Journal of Clinical Oncology, Vol 15, 124-130, Copyright © 1997 by American Society of Clinical Oncology
Ondansetron versus metoclopramide, both combined with dexamethasone, in the prevention of cisplatin-induced delayed emesis. The Italian Group for Antiemetic Research
PURPOSE: The role of 5-HT3 receptor antagonists in the prevention of
chemotherapy-induced delayed emesis is controversial. We compared
ondansetron and metoclopramide, both combined with dexamethasone, in
cisplatin-treated patients. PATIENTS AND METHODS: Three hundred twenty- two
patients who had been given > or = 50 mg/m2 of cisplatin were randomly
assigned to receive, from days 2 to 4 after chemotherapy, oral ondansetron
(8 mg twice daily) or oral metoclopramide (20 mg every 6 hours), both
associated with intramuscular dexamethasone (8 mg twice on days 2 and 3,
and 4 mg twice on day 4). Patients received the same intravenous
prophylaxis for acute emesis: ondansetron 8 mg and dexamethasone 20 mg.

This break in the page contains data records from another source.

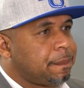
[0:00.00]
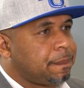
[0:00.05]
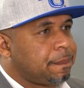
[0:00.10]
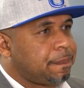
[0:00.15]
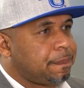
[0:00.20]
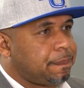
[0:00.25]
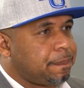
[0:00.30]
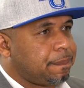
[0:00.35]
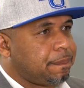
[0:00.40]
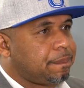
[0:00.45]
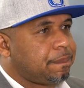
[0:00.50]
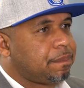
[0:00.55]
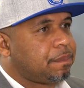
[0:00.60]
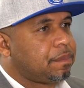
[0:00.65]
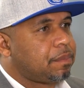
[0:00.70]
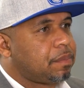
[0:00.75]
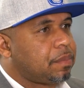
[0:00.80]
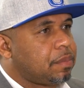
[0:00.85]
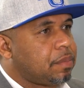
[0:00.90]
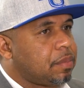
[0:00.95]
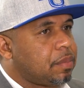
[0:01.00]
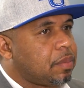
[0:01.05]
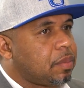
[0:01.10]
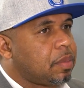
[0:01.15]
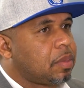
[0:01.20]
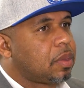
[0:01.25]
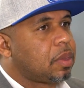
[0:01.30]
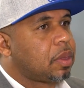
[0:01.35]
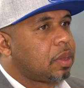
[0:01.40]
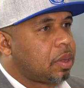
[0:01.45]
generated the buyers,
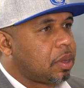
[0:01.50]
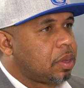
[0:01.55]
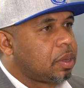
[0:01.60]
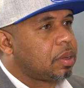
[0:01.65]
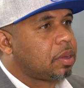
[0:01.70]
attracted the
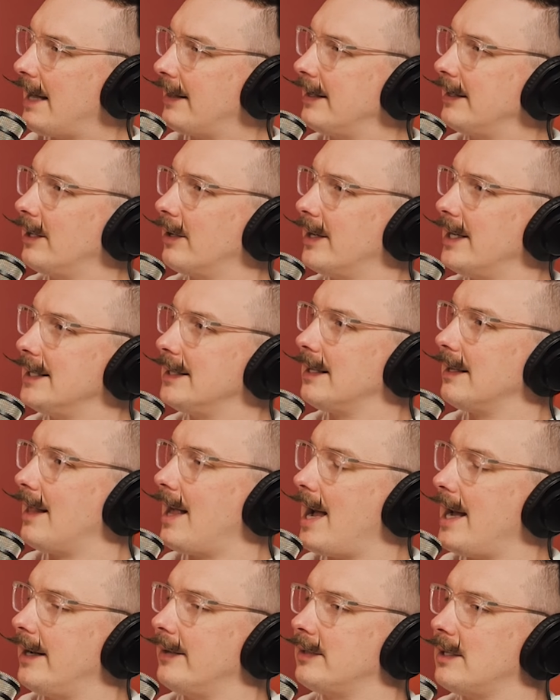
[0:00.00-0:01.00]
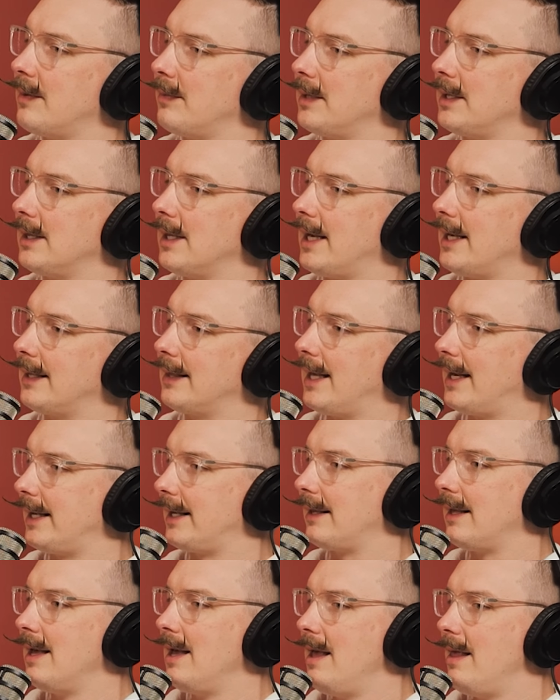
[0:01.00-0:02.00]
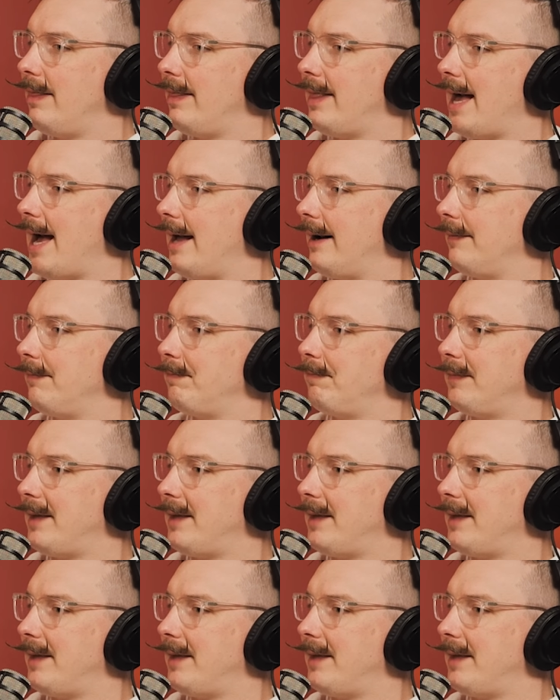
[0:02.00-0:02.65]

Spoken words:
I think there is a line of something like that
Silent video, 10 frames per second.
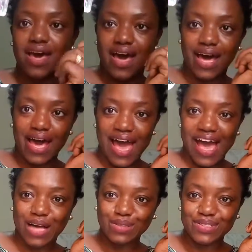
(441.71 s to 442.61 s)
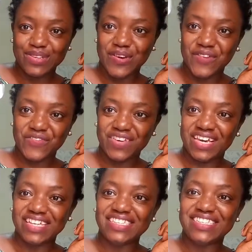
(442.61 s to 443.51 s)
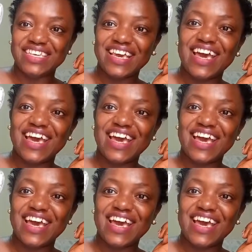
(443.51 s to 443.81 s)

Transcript: out of it,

Nausea and vomiting were assessed daily until day 6 after chemotherapy.
RESULTS: According to the intention-to-treat principle, 318 patients were
assessable. Known prognostic factors were similar in the two treatment
groups. Complete protection from delayed vomiting and nausea was achieved
by 62.0% and 43.7% of patients treated with ondansetron and by 60.0% and
53.7% of those receiving metoclopramide (no significant differences).
Patients who vomited in the first 24 hours achieved the lowest complete
protection from delayed emesis. In these patients, ondansetron offered
better complete protection from vomiting than metoclopramide (28.6% v 3.8%,
P < .05). Both treatments were well tolerated. CONCLUSION: The two
treatments offer similar protection from delayed emesis, although
ondansetron plus dexamethasone may be preferred in patients who suffer from
acute vomiting. Optimal control of acute emesis is essential to achieve
good protection from delayed nausea and vomiting, irrespective of the
antiemetic treatment received.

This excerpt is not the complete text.